Un nouveau cri plus ironique que le premier me coupa la parole.

«Le siècle d’Auguste! qu’est-ce que c’est? Nous ne connaissons pas le siècle d’Auguste.

—Peut-être avez-vous raison de croire que la renaissance...

—La renaissance est un temps de décadence.

—Excusez-moi, je n’y songeais pas. Le mot l’indique assez: on comprend que renaître veut dire décroître.

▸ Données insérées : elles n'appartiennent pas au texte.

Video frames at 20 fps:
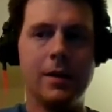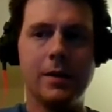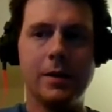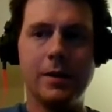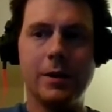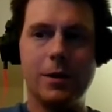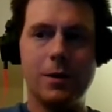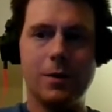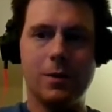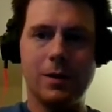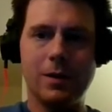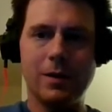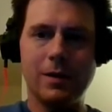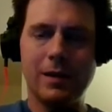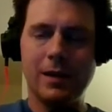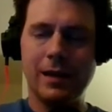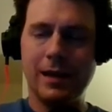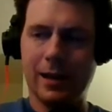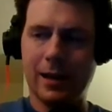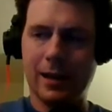You know,
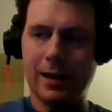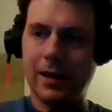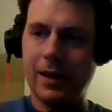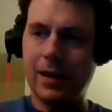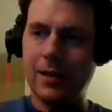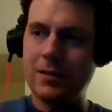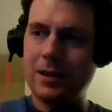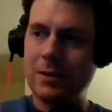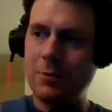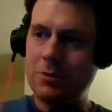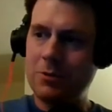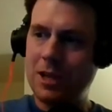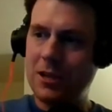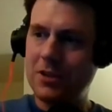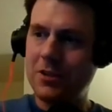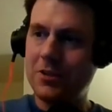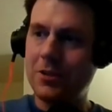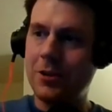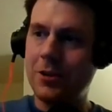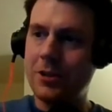yeah, and as I was
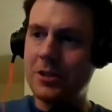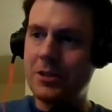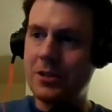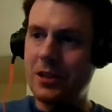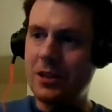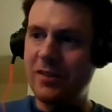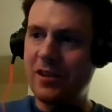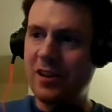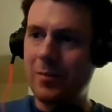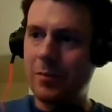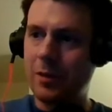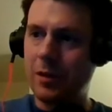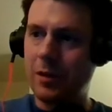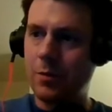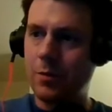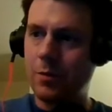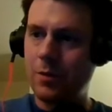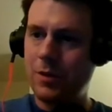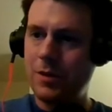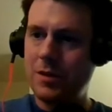actually looking stuff up, there
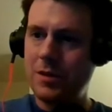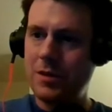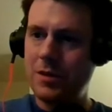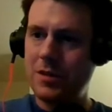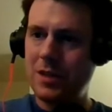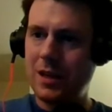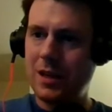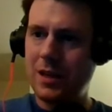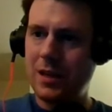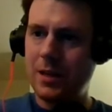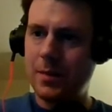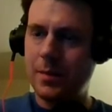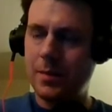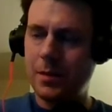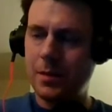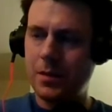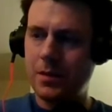was a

—Sans doute. Cela est clair.

—Reste donc le grand siècle dix-septième.»

A ces mots, un hourra général d’indignation couvrit ma voix.

«Quel est ce Coléoptère iroquois? s’écrièrent en chœur les Cochenilles. Vous avez donc vécu dans un trou? Apprenez que tout ce qui est connu, admis, sanctionné par la postérité, nous le méconnaissons, nous le démolissons, nous le réduisons à zéro. Tout ce qui est, au contraire, ignoré, obscur, plongé dans la poussière de l’oubli, nous le nettoyons, nous le ressuscitons, nous l’exaltons, nous le restaurons du vernis de notre enthousiasme. Comme on vous le disait donc, il n’y eut jamais qu’une belle et grande époque; elle a duré vingt ans et trois mois; ce fut vers l’an 1021, et chez les Sarrasins, du temps d’Averrhoès. Les arts ont extrêmement fleuri alors dans un petit bourg de l’Afrique orientale. En comparaison de cette époque-là, il n’y avait rien qui vaille dans les quatre siècles qu’on cite éternellement.»